Rating: some interesting stuff but a bit of a mess and nothing ground-breaking

Friday, 19 December 2025

Avatar: Fire and Ash (2025)

For most of it, I was enjoying it a lot and my review was basically going to be 'if you like spending time in this world, and you don't mind it feeling like a chapter rather than a standalone story, it's good'. It has loads of cool stuff going on, it looks incredible, it uses stuff from 2 in ways that makes everything feel a bit more cohesive, it examines some central premises, it's got some great fist-pumping action and Oona Chaplin's character finally achieved 'sexy cat person' for me. But then the movie really lost me in the last 45 minutes, in a very similar way to how the second one did. The big climactic battle has way too much back and forth, it's unclear where everything or why one side is winning at any given moment, and this one is really similar to the one in 2. I don't know why (it's tempting to blame Jaffa & Silver, his co-writers on the sequels), but Cameron seems to have lost the knack for tight, escalating climactic sequences. Even the first Avatar had it nailed - the goodies finally fight back against the baddies, their low-tech ingenuity makes a big dent, but the baddies' superior numbers turn the tide and it looks like all is lost, then there's a last minute assist and the goodies win, all that's left to do is a tense hand-to-hand fight between the lead goody and lead baddy and we're done. But here, we again have too many moving parts, too much hostage-taking, too many breaks in the action.
Hopefully 4 and 5 will really knock it out of the park and wrap everything up, so 2 and 3 will feel like slightly uneven but still enjoyable chapters in a really strong overall saga!

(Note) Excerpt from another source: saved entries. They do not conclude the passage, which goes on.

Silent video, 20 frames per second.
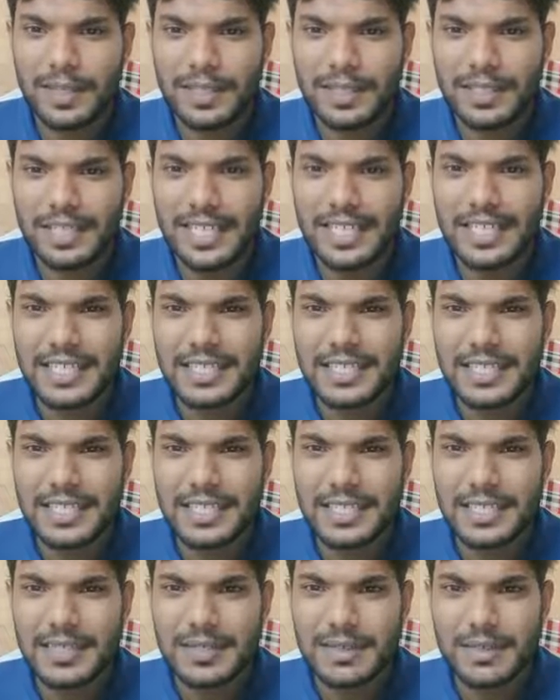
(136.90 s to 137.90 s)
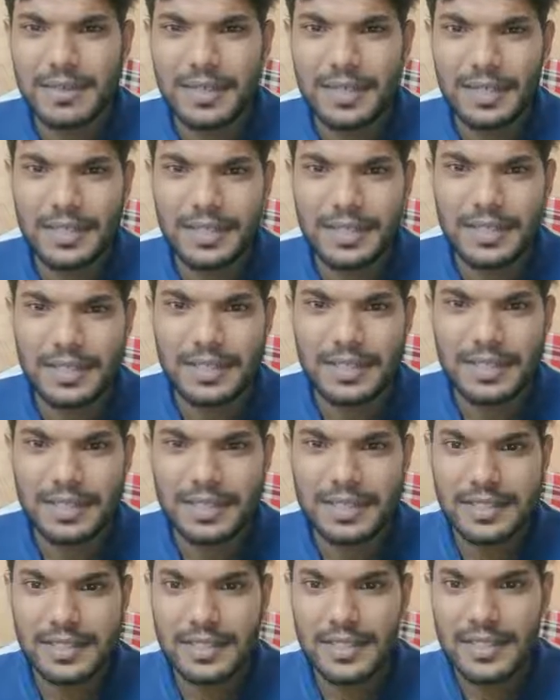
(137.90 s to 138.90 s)
there is a
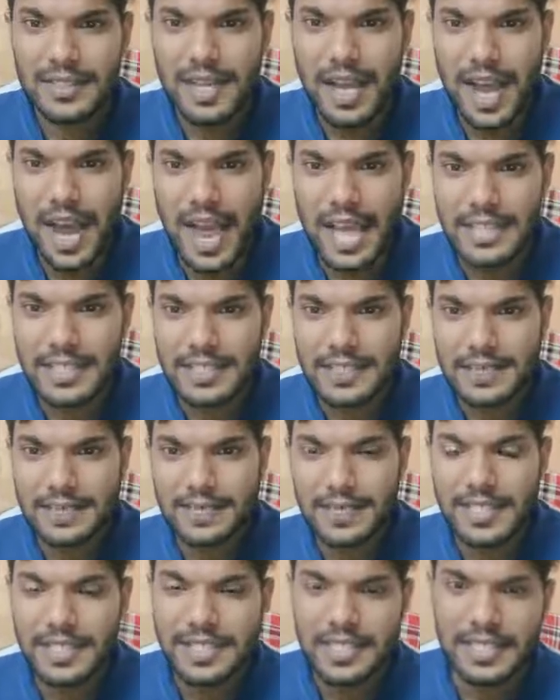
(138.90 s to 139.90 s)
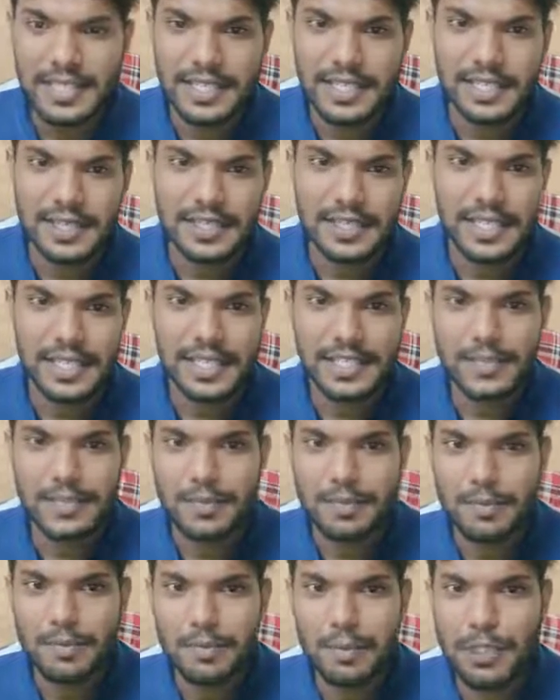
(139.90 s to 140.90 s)
as we seen, there
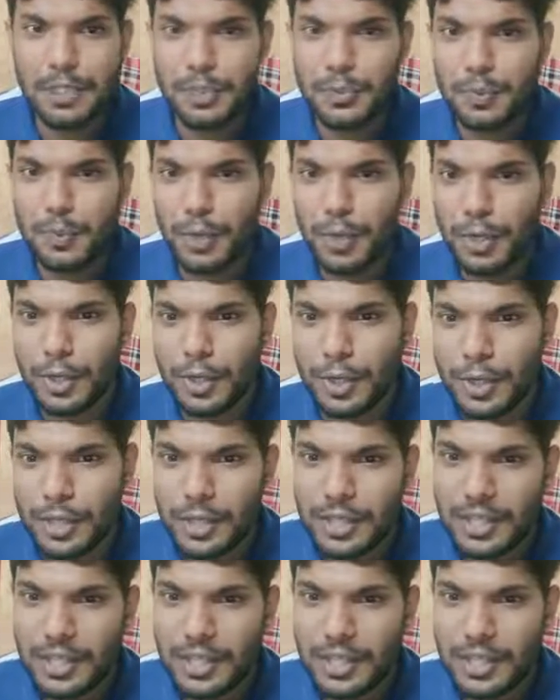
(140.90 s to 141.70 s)
is much more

Rating: lots of cool stuff going on but stumbles towards the end (again)

Monday, 8 December 2025

The Accountant 2 (2025)

SPOILERS BELOW

The first Accountant was okay, a weird mix of genres where it seemed to want to be a Tom McCarthy film more than a Jason Statham-esque 'hyper-competent greyhat works his way up a baddy chain' movie, and the portrayal of the lead character's autism, as far as I could tell, was nothing too egregious.
The sequel is terrible. All the dialogue is so much worse, and the quiet character drama stuff has been replaced with a knock-off version of Rain Man by way of Dumb And Dumber, where Bernthal's efficient terse mercenary is now a motormouth with so many wacky bits that he comes across as autistic as well and Affleck's character learns to line dance, and there's a load of really goofy stuff around the edges like the care home of autistic child super-hackers (led by Affleck's friend from the first one who has been recast and retooled to be prettier, less severely autistic and wearing standard hacker fingerless gloves) and the rival assassin who also is a savant, except she got it from head trauma and is a savant in survival which means a) she's suddenly amazing at all combat ever and b) she has amnesia because her brain decided you don't need memories for survival.
The action is well-directed but also nothing new or interesting, mostly just big dudes in body armour shooting automatic weapons at each other in the desert. Though kudos for giving JK Simmons an almost-convincing hand-to-hand combat scene.